*ACTION ITEM*. Locate every line in the records below that contains the word "video", and copy each one.

Stored data
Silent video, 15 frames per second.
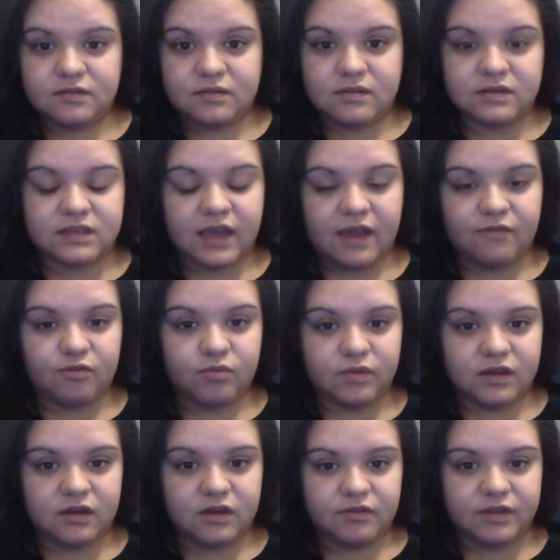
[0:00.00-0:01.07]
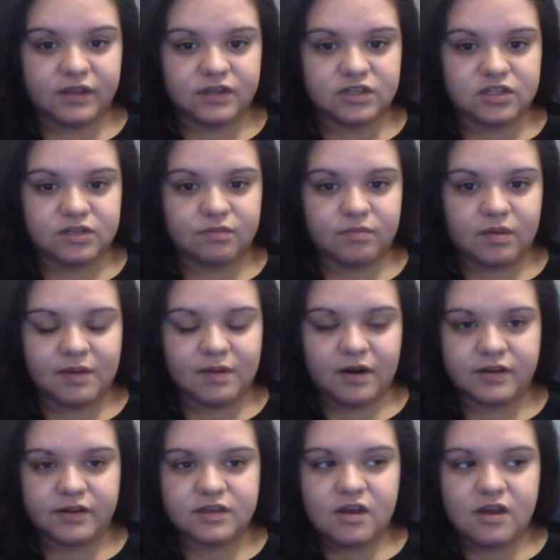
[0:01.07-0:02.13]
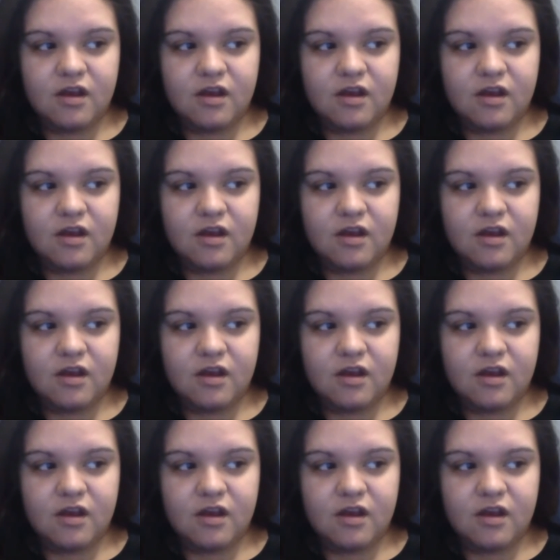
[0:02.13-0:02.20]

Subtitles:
because I have a really good relationship with my parents,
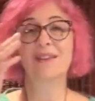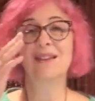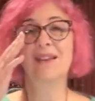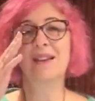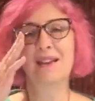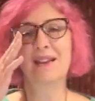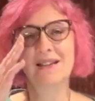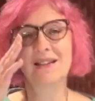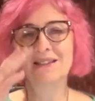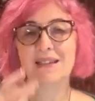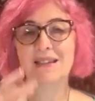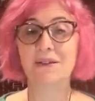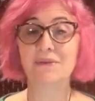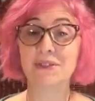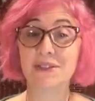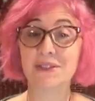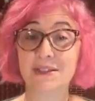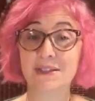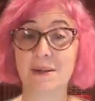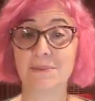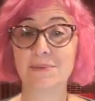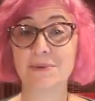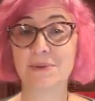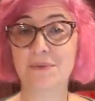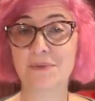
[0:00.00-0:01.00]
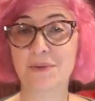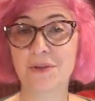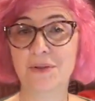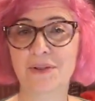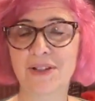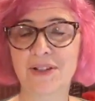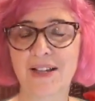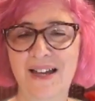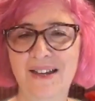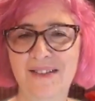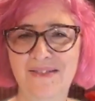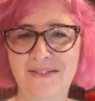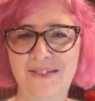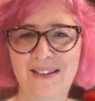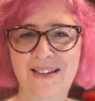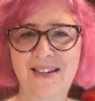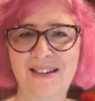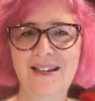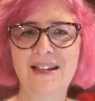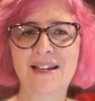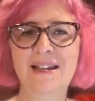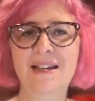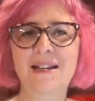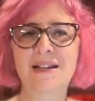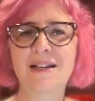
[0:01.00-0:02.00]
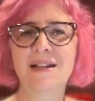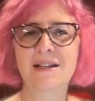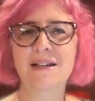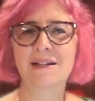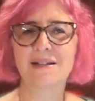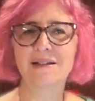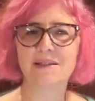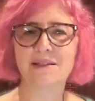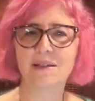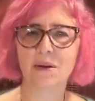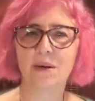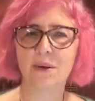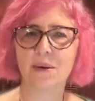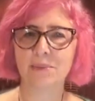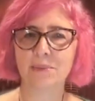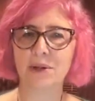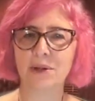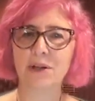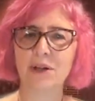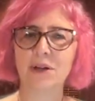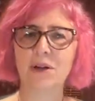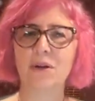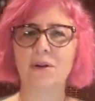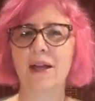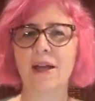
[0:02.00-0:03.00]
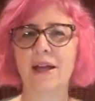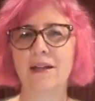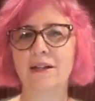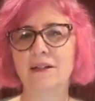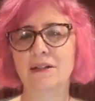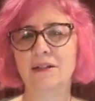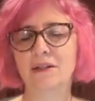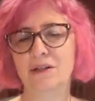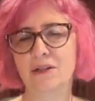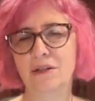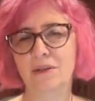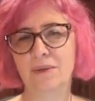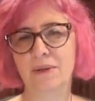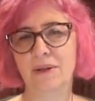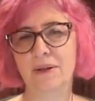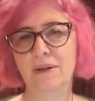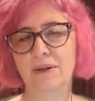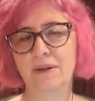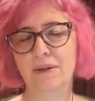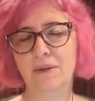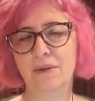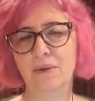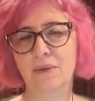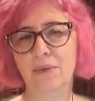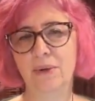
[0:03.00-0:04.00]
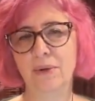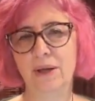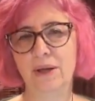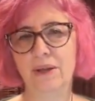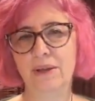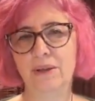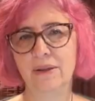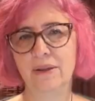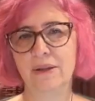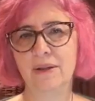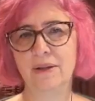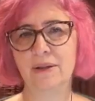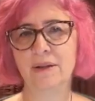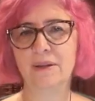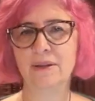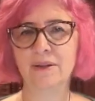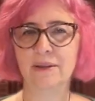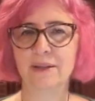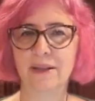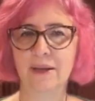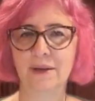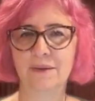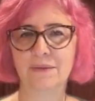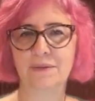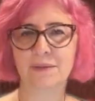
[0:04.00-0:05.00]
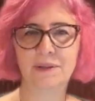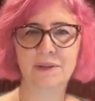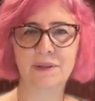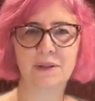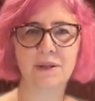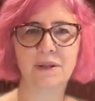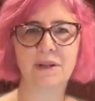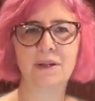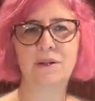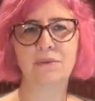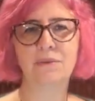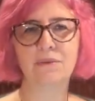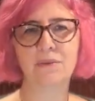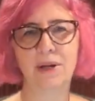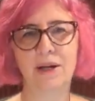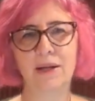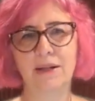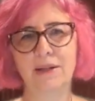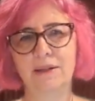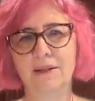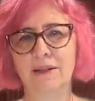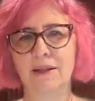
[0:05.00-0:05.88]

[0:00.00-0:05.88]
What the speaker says: 7 steps of new life. So I'm going to go ahead and do it with left, right,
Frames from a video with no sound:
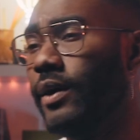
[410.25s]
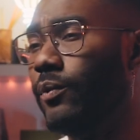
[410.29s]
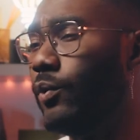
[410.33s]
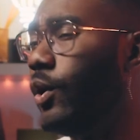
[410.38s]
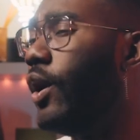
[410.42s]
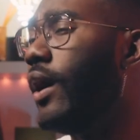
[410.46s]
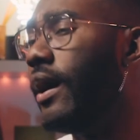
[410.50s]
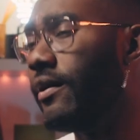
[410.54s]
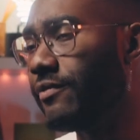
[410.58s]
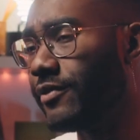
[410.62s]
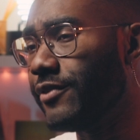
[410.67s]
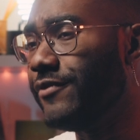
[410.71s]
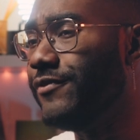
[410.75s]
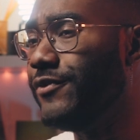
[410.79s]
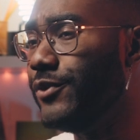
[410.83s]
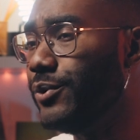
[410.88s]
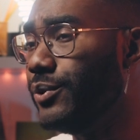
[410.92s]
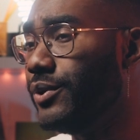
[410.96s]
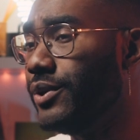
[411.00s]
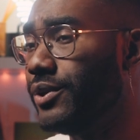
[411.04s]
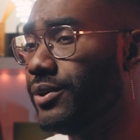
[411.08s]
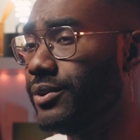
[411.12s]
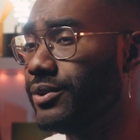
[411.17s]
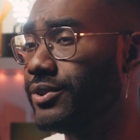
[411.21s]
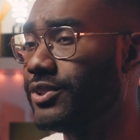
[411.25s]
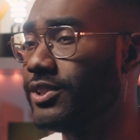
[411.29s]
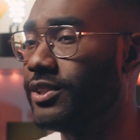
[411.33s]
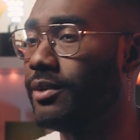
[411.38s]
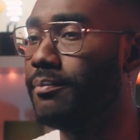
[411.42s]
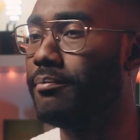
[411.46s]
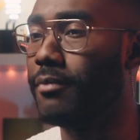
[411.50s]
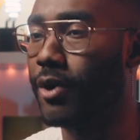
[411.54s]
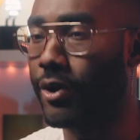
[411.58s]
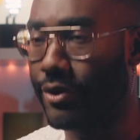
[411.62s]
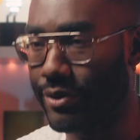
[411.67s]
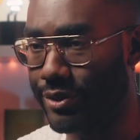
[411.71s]
And while every few years,
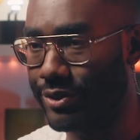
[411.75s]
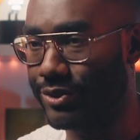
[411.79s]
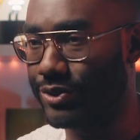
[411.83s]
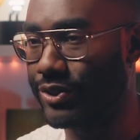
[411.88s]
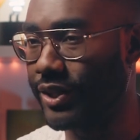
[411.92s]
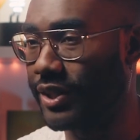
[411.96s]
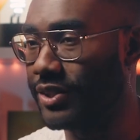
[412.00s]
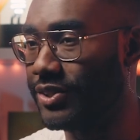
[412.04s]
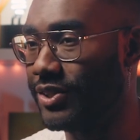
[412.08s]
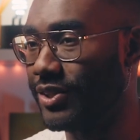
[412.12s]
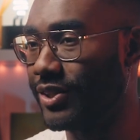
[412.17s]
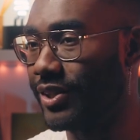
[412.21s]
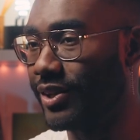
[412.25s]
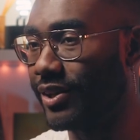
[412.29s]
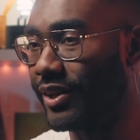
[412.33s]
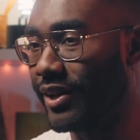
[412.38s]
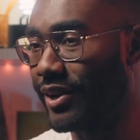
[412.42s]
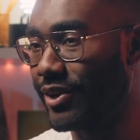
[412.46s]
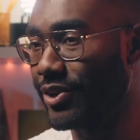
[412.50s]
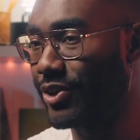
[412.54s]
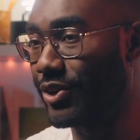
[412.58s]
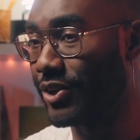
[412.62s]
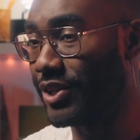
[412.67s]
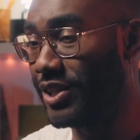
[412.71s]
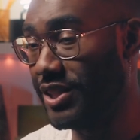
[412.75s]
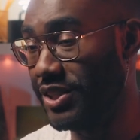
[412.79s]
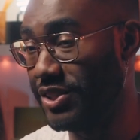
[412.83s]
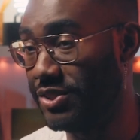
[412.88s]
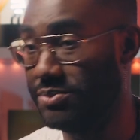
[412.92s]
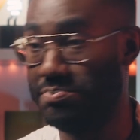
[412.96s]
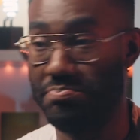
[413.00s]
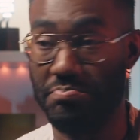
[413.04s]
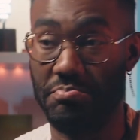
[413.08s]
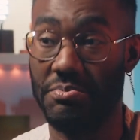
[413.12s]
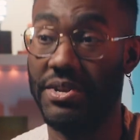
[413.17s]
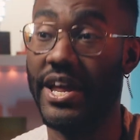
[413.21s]
some marketers like to declare
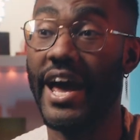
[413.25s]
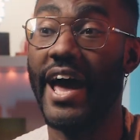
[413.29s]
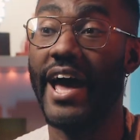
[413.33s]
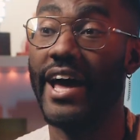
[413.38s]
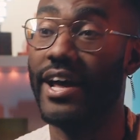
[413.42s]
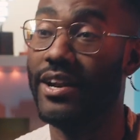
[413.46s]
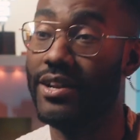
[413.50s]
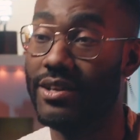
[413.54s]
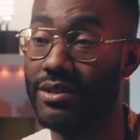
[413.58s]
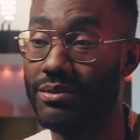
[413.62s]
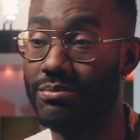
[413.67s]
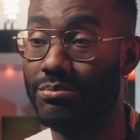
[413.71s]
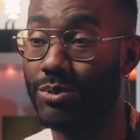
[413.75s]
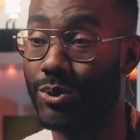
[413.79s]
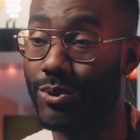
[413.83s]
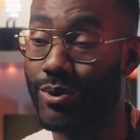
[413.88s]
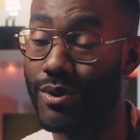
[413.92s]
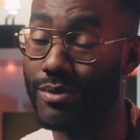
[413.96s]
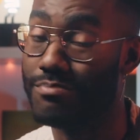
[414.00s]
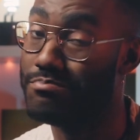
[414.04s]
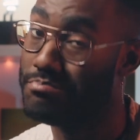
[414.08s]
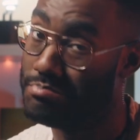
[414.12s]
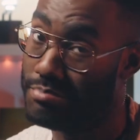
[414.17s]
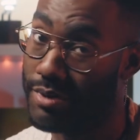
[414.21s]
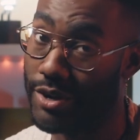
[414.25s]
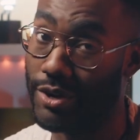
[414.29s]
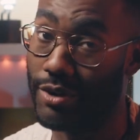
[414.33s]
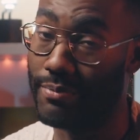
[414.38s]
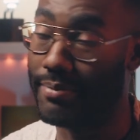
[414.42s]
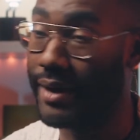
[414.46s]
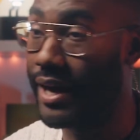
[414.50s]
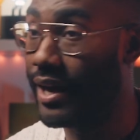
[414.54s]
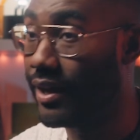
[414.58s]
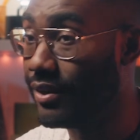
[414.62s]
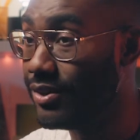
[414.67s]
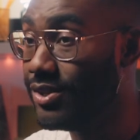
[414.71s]
cookies dead or
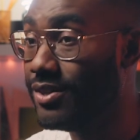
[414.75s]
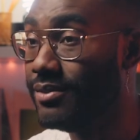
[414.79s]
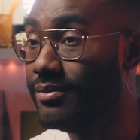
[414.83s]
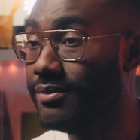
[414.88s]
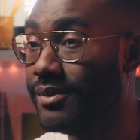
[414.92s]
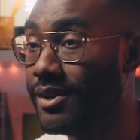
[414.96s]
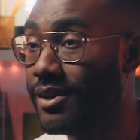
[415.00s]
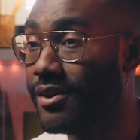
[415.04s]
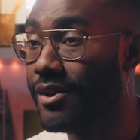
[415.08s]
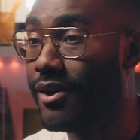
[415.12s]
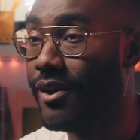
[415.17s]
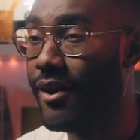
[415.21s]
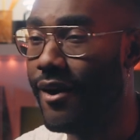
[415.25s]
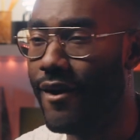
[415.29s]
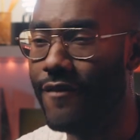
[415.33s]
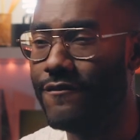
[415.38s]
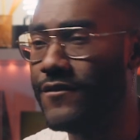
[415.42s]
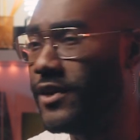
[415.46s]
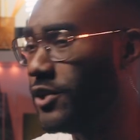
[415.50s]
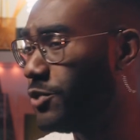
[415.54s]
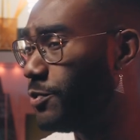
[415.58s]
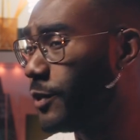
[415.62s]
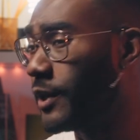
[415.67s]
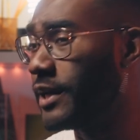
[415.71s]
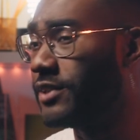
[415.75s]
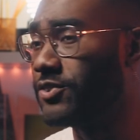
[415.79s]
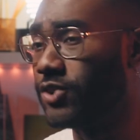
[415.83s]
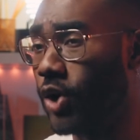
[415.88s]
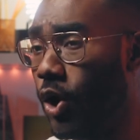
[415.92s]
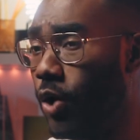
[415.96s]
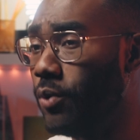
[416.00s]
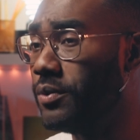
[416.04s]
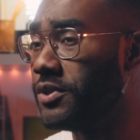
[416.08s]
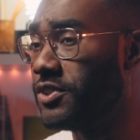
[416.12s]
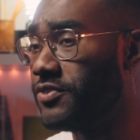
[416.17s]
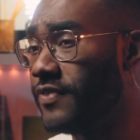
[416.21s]
underbaked, Facebook has
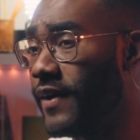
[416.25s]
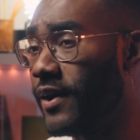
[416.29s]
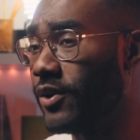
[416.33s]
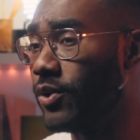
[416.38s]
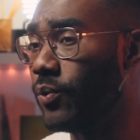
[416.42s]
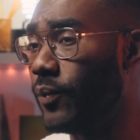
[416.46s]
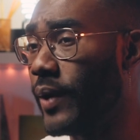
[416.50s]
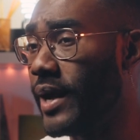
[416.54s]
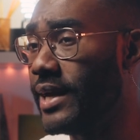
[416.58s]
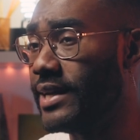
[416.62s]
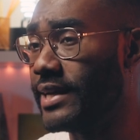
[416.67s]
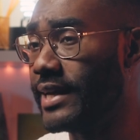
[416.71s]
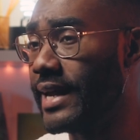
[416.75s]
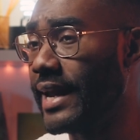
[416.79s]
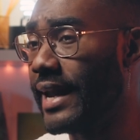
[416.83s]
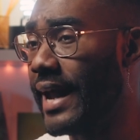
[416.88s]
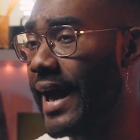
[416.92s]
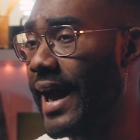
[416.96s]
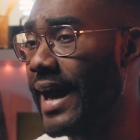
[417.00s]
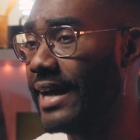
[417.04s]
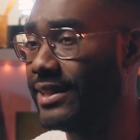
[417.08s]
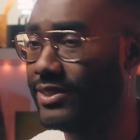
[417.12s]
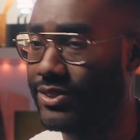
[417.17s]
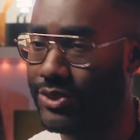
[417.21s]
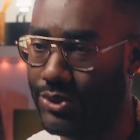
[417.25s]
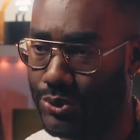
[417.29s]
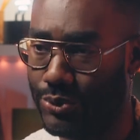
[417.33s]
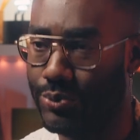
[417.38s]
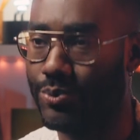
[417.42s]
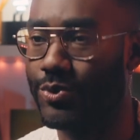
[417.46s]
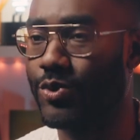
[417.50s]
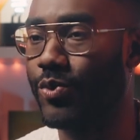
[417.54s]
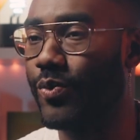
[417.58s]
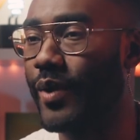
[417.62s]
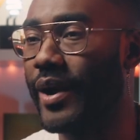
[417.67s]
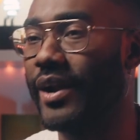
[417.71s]
always found a way to get ads
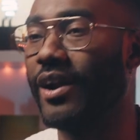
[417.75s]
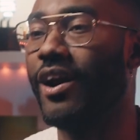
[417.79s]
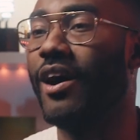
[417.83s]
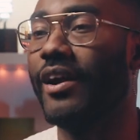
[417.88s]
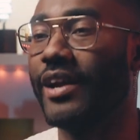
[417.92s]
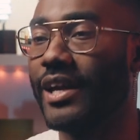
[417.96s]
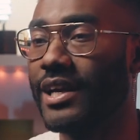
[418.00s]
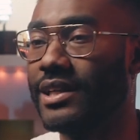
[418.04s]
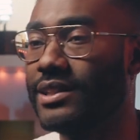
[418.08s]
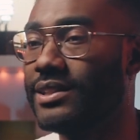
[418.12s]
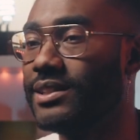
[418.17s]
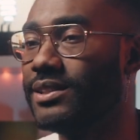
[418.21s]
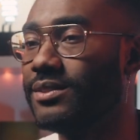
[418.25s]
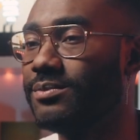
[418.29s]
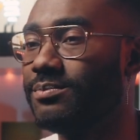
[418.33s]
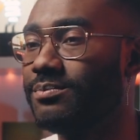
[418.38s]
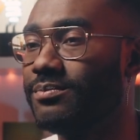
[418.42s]
to the right audience.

*TASK RESULT*.
Silent video, 15 frames per second.
Frames from a video with no sound:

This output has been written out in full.